Dr. phil. Augustin Wibbelt (* 19.9.1862 in Vorhelm bei Ahlen, † 14.9.1947 ebd., beigesetzt in der Wibbeltkapelle auf dem Hof Wibbelt ebd.) – Eintritt ins Priesterseminar in Münster Ostern 1887 – Priesterweihe 26.5.1888 in Münster – Pfarrer in Mehr bei Kleve 1906–1935 – Pfr. i. R. in Vorhelm 3.5.1935 bis 14.9.1947 – Heimatdichter – Am 30.12.1997 wurde der Jakobus-Karl-Leisner-Weg vom Schwesternhaus St. Michael Ahlen über die Wibbeltkapelle nach St. Jakobus Ennigerloh eingeweiht.
Quelle des Fotos: Katholische Pfarrgemeinde Sankt Pankratius Vorhelm (abgerufen 14.05.2017)

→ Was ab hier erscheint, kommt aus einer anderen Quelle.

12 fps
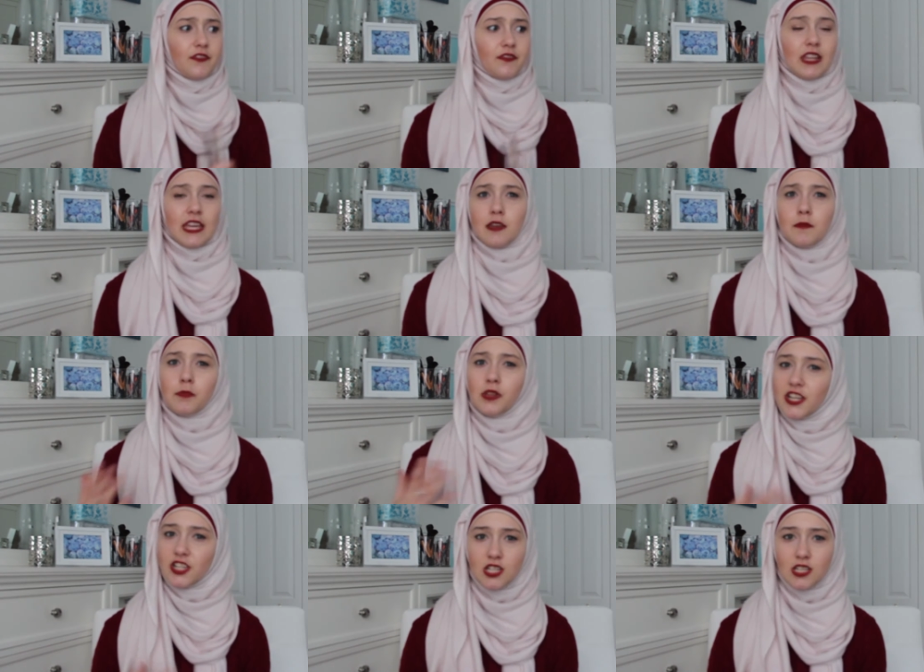like
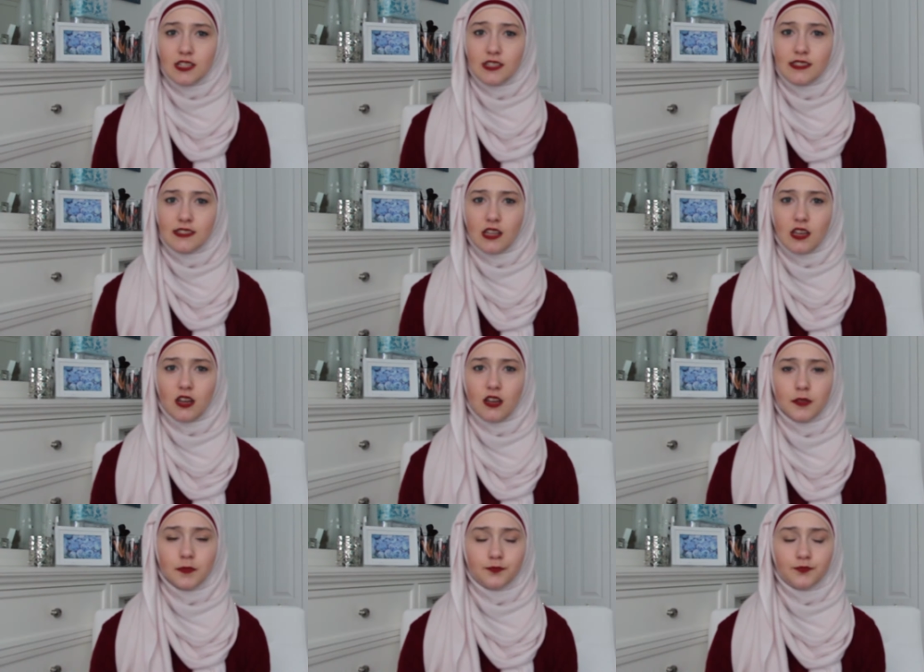blushes,
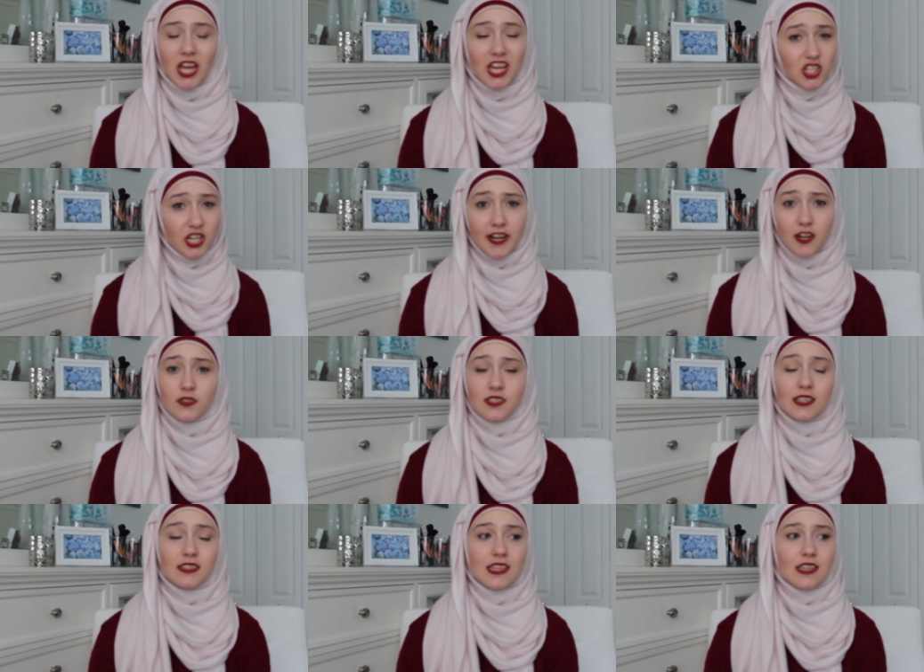eyeshadows,
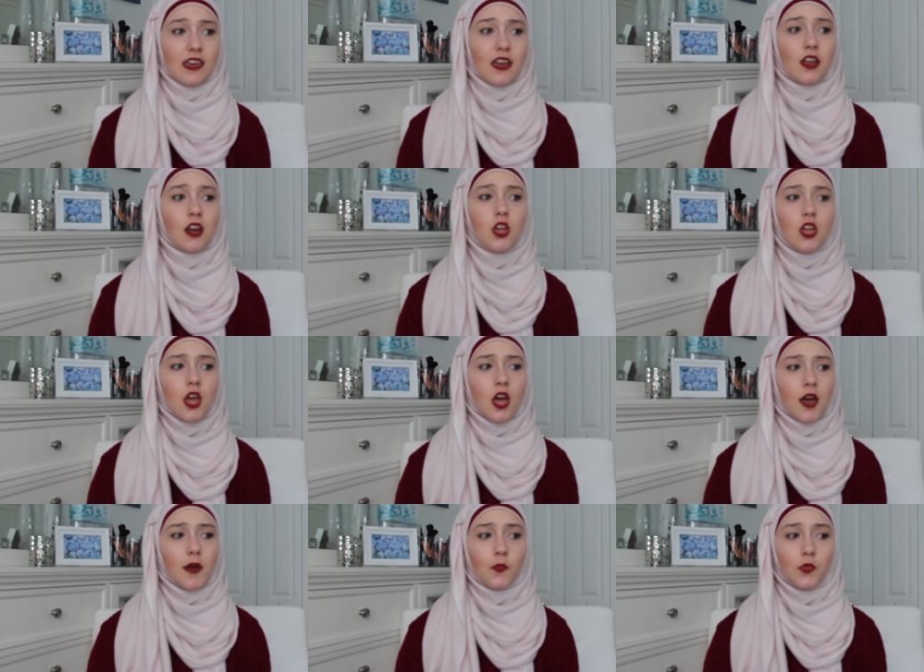things like that
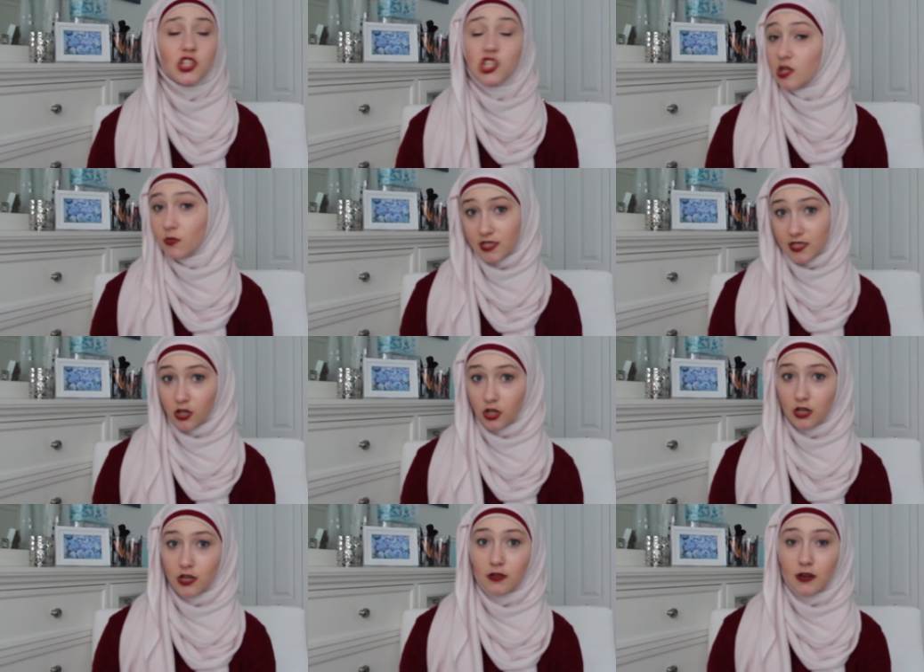when she was younger
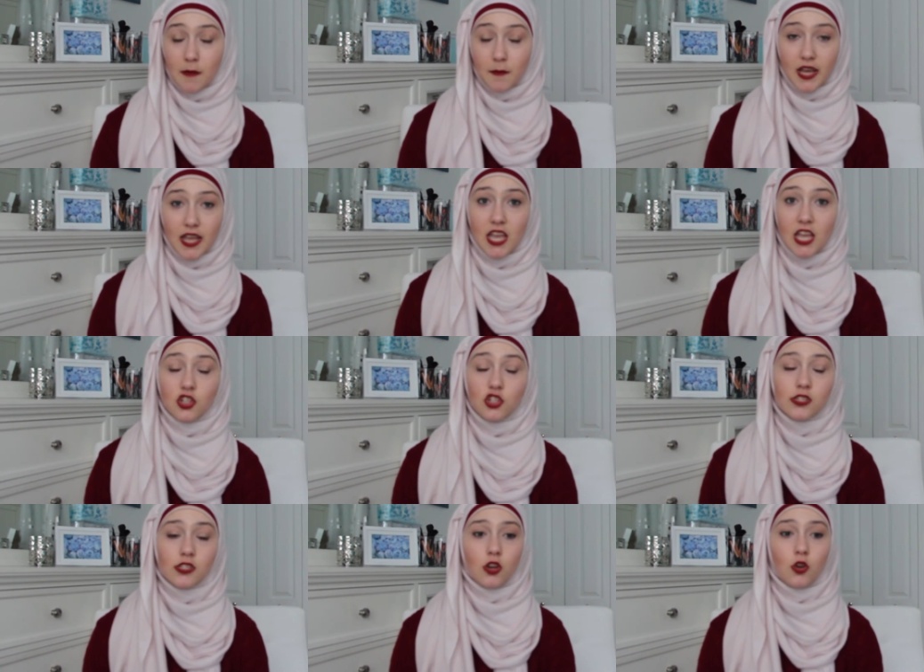and my age.
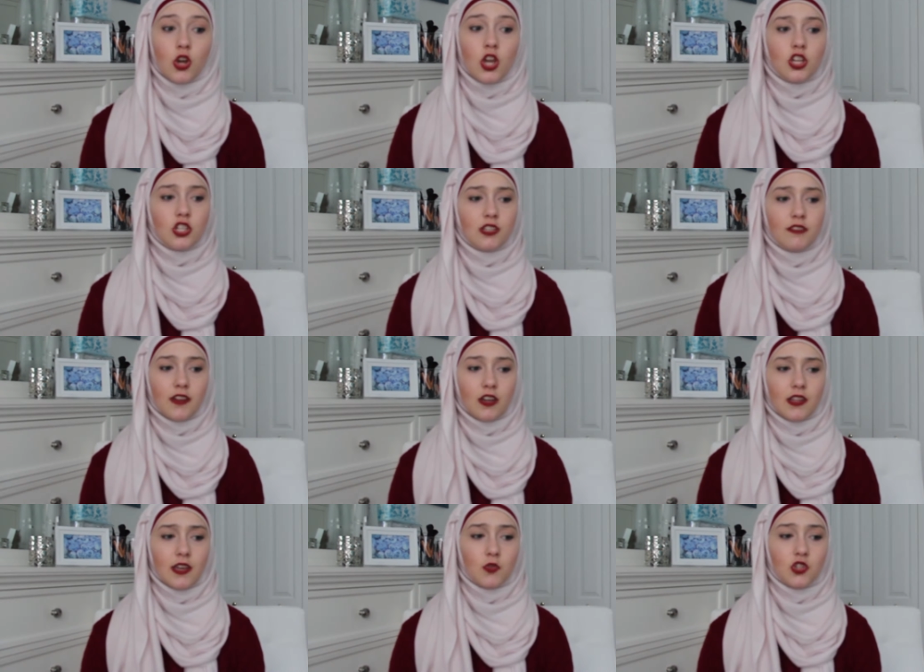So she found
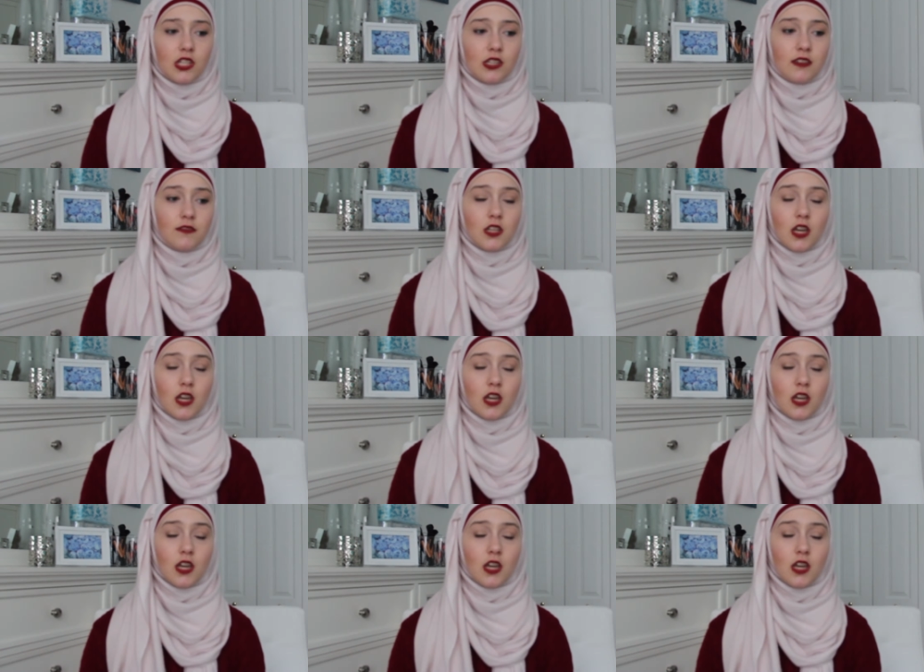them when she lived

Karl Leisner lernte Augustin Wibbelt während eines Sonntagsausflugs mit dem Rad unter Leitung von Dr. Walter Vinnenberg[1] im Pfarrhaus von Mehr kennen. In die Gruppenchronik, die er führte, trug er folgenden Bericht ein:
[1] Prälat Dr. phil. Walter Vinnenberg (* 8.6.1901 in Lippstadt, † 1.12.1984 in Bocholt) – Priesterweihe 27.2.1926 in Münster – Aushilfe in Emsdetten 1926 – Kaplan in Kleve St. Mariä Himmelfahrt u. Religionslehrer am Gymnasium in Kleve in allen Klassen 1.4.1926 bis Pfingsten 1929 – Außerdem unterrichtete er Hebräisch und Sport und leitete eine religionsphilosophische Arbeitsgemeinschaft. Später unterrichtete er auch Französisch. Er gewann Karl Leisner für die Jugendarbeit und gab den Anstoß zur Gruppenbildung. Mit den Jungen unternahm er zahlreiche Fahrten auch noch nach seiner Tätigkeit in Kleve.

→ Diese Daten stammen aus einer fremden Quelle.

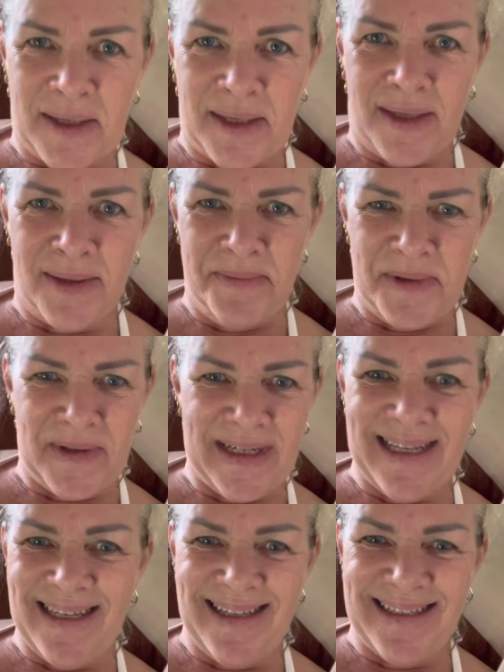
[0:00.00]
Good
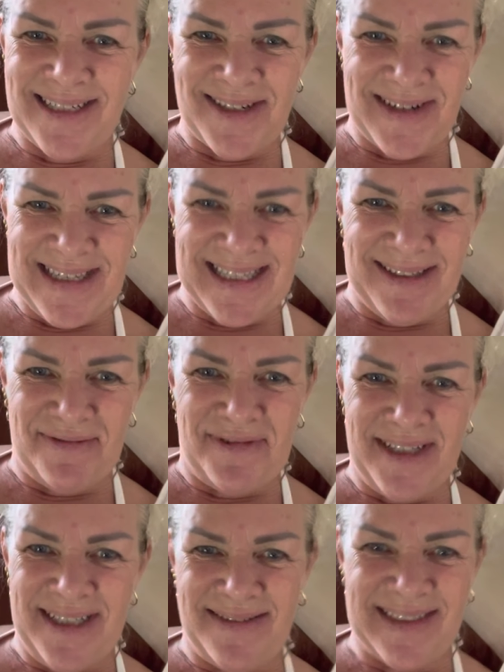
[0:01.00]
morning, trusted
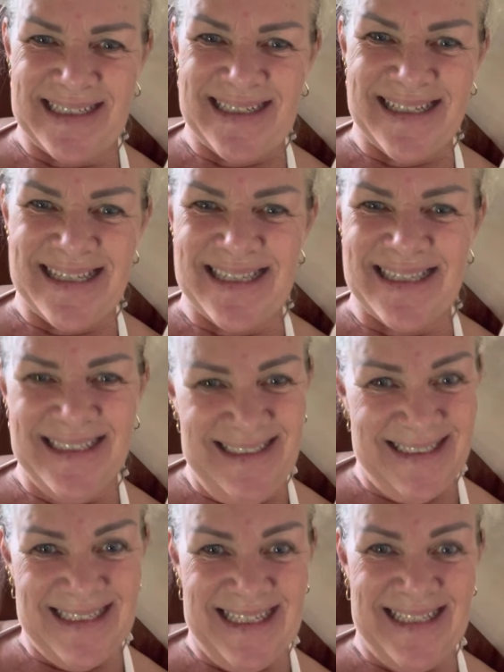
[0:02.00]
followers.
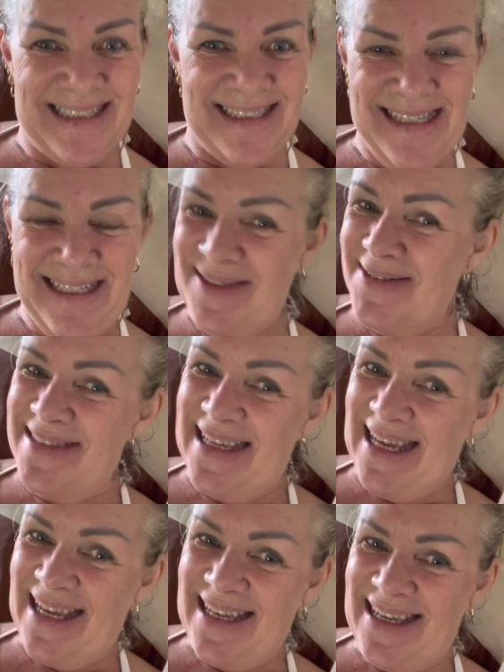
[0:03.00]
It's a new
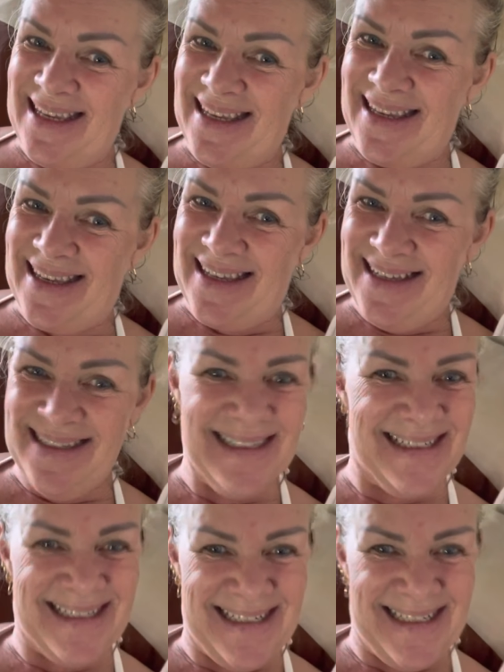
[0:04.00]
day.
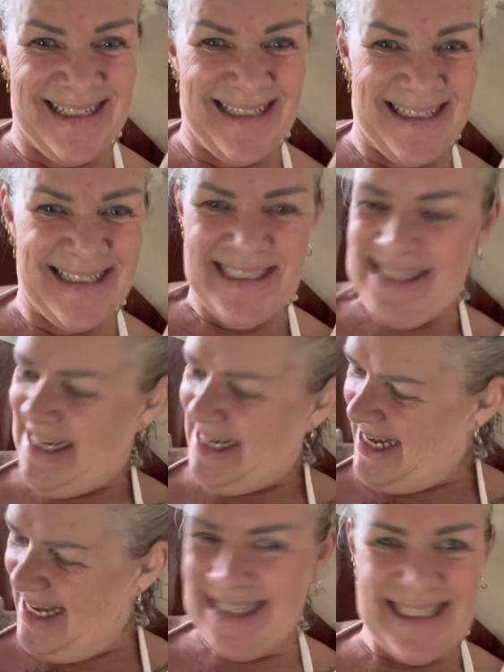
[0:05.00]

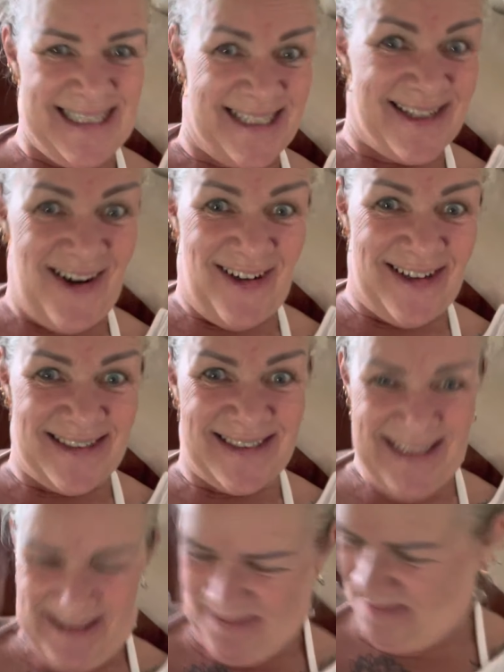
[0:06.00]
Let's start.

Ausführliche Informationen über seinen Werdegang finden sich unter folgendem Link.
Sonntag, 2. Oktober 1927
(Radfahrt) Fahrt nach Zyfflich – Mehr – Donsbrüggen.
Am 2. im Gilbhardt[1].
Teilnehmer: Dr. Vinnenberg, van Thiel ([Gruppe] Sigismund)[2], Derksen (Sigismund)[3], Ansems[4], Wimmer[5], Meeter[6], Leisner I [Karl] und II [Willi[7]].

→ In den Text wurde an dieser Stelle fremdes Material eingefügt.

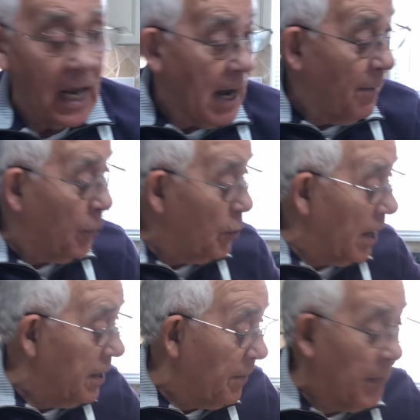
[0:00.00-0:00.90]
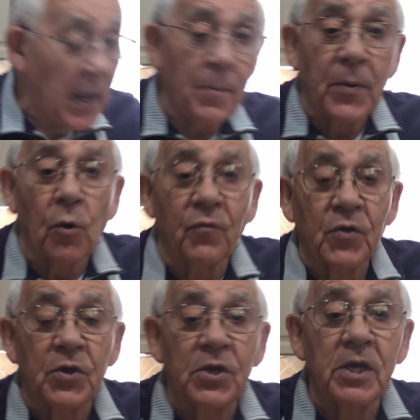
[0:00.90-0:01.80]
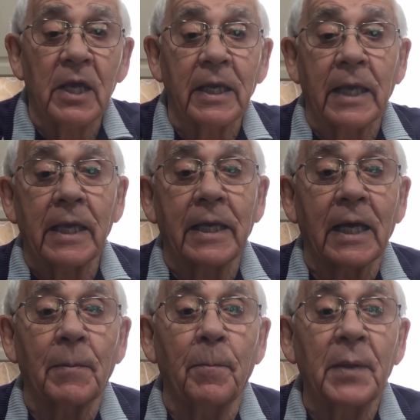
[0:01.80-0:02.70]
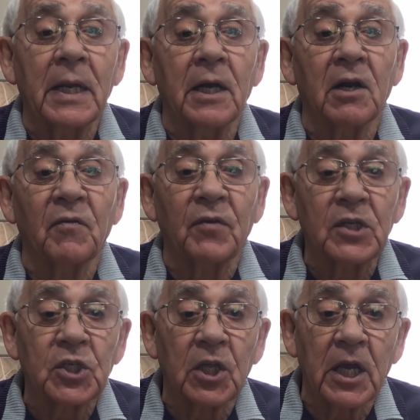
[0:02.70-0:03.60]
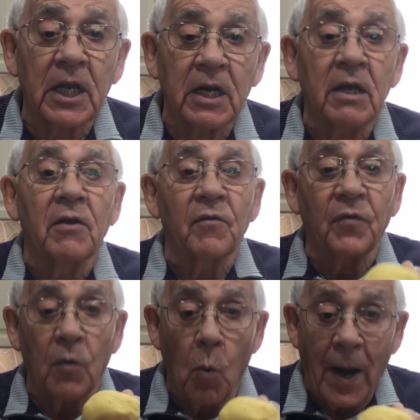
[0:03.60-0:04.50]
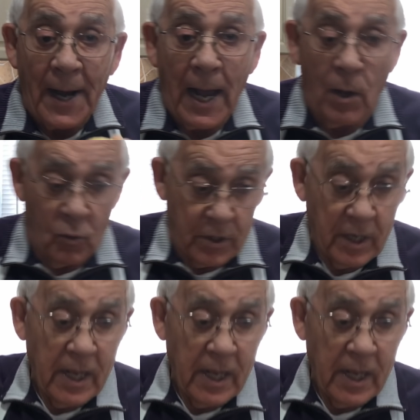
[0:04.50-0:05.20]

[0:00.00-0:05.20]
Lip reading: I put on the paper over here, okay, it gotta be in the refrigerator for 1 hour.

Wir fuhren um 15.00 Uhr unten von der Gruft ab; etwas weiter nahe Kranenburg ging ein Weg nach Zyfflich, diesen Weg verfolgten wir bis zur Pastorat, wo leider keiner zu Hause war, was wir arg bedauerten, denn wir hatten uns schon auf den Ku- hoppla Sonntagskuchen – gefreut.[8] Von Zyfflich segelten wir mit Volldampf zur Pastorat Mehr, (wo gerade Kirmes war). Aber hier war Gott sei Dank Herr Pastor Wibbelt selbst zu Hause. Wir hatten gewaltige Freude, daß uns Herr Pastor so freundlich aufnahm, denn wir hatten Magenknurren bekommen. Der hochwürdige Herr Pastor führte uns durch seinen, man kann sagen botanischen Garten, nämlich in diesem Garten waren die feinsten und seltensten Rosen, ein herrlicher Laubengang (leckere Äppelkes), seltene Pflanzen usw., zu sehen.[9] Nach Besichtigung des Gartens führte Herr Wibbelt uns in ein sehr gemütliches Zimmer, wo wir (fürchterlich leckere) Äpfel bekamen, die uns köstlich mundeten. Endlich, nachdem wir so alles Sehenswürdige in der Pastorat Mehr besichtigt hatten, gondelten wir gegen 18.00 Uhr heimwärts. Söhni [Josef Wimmer] blieb in der Wirtschaft Koekkoek in Donsbrüggen hängen, dafür hat Dr. Vinnenberg (unser Kaplan) ihm tüchtig den Kopf gewaschen. Wir nahmen trotzdem unseren Kurs (im Dunkeln) zu unserem Ausgangspunkt, wo wir uns zerstreuten und jeder seinen Weg nach Hause nahm.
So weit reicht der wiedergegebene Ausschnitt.